Re: [RFC PATCH v7 1/8] net_sched: Introduce eBPF based Qdisc

Martin KaFai Lau <martin.lau@xxxxxxxxx> · Mon, 29 Jan 2024 22:39:43 -0800

On 1/26/24 5:17 PM, Amery Hung wrote:
On Thu, Jan 25, 2024 at 6:22 PM Martin KaFai Lau <martin.lau@xxxxxxxxx> wrote:

On 1/23/24 9:22 PM, Amery Hung wrote:
I looked at the high level of the patchset. The major ops that it wants to be
programmable in bpf is the ".enqueue" and ".dequeue" (+ ".init" and ".reset" in
patch 4 and patch 5).

This patch adds a new prog type BPF_PROG_TYPE_QDISC, four attach types (each for
".enqueue", ".dequeue", ".init", and ".reset"), and a new "bpf_qdisc_ctx" in the
uapi. It is no long an acceptable way to add new bpf extension.

Can the ".enqueue", ".dequeue", ".init", and ".reset" be completely implemented
in bpf (with the help of new kfuncs if needed)? Then a struct_ops for Qdisc_ops
can be created. The bpf Qdisc_ops can be loaded through the existing struct_ops api.

Partially. If using struct_ops, I think we'll need another structure
like the following in bpf qdisc to be implemented with struct_ops bpf:

struct bpf_qdisc_ops {
      int (*enqueue) (struct sk_buff *skb)
      void (*dequeue) (void)
      void (*init) (void)
      void (*reset) (void)
};

Then, Qdisc_ops will wrap around them to handle things that cannot be
implemented with bpf (e.g., sch_tree_lock, returning a skb ptr).

We can see how those limitations (calling sch_tree_lock() and returning a ptr)
can be addressed in bpf.
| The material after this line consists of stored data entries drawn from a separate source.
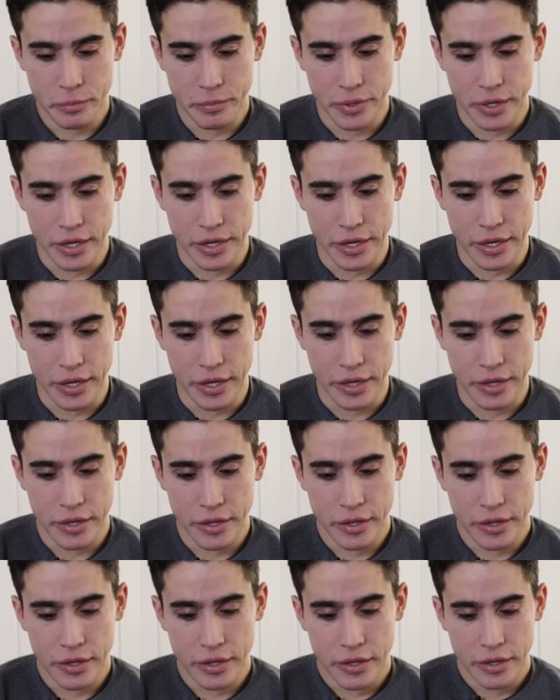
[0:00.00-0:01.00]
But uh,
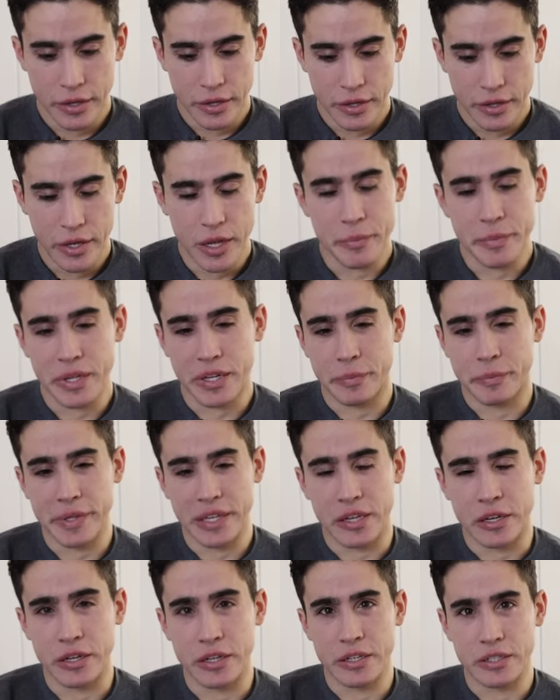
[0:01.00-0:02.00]
yeah,
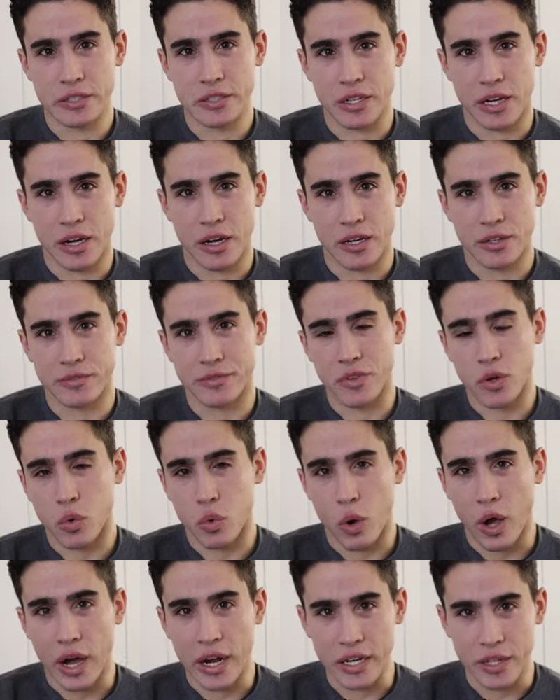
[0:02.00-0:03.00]
because of the
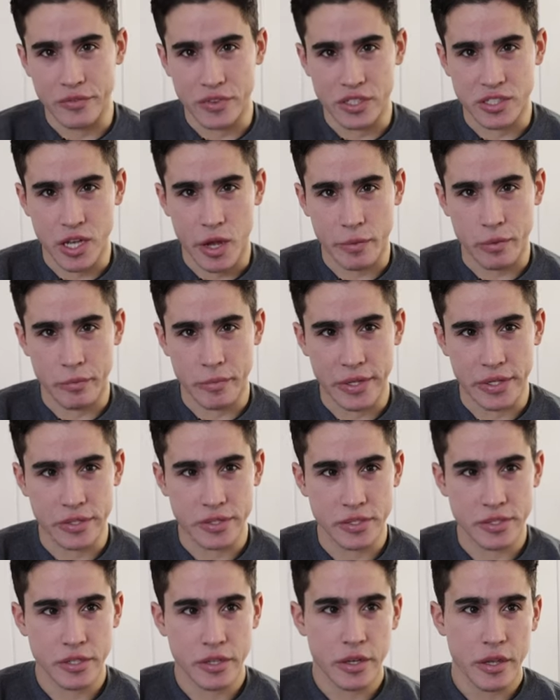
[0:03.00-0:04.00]
quality of the
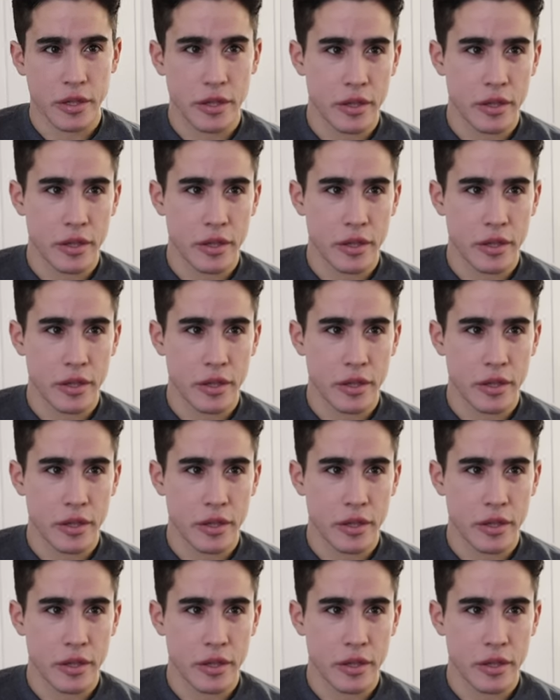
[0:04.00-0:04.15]
supplements,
This will also help other similar use cases.

For kptr, I wonder if we can support the following semantics in bpf if
they make sense:

I think they are useful but they are not fully supported now.

Some thoughts below.

1. Passing a referenced kptr into a bpf program, which will also need
to be released, or exchanged into maps or allocated objects.

"enqueue" should be the one considering here:

struct Qdisc_ops {
	/* ... */
	int                     (*enqueue)(struct sk_buff *skb,
					   struct Qdisc *sch,
					   struct sk_buff **to_free);

};

The verifier only marks the skb as a trusted kptr but does not mark its 
reg->ref_obj_id. Take a look at btf_ctx_access(). In particular:

	if (prog_args_trusted(prog))
		info->reg_type |= PTR_TRUSTED;

The verifier does not know the skb ownership is passed into the ".enqueue" ops 
and does not know the bpf prog needs to release it or store it in a map.

The verifier tracks the reference state when a KF_ACQUIRE kfunc is called (just 
an example, not saying we need to use KF_ACQUIRE kfunc). Take a look at 
acquire_reference_state() which is the useful one here.

Whenever the verifier is loading the ".enqueue" bpf_prog, the verifier can 
always acquire_reference_state() for the "struct sk_buff *skb" argument.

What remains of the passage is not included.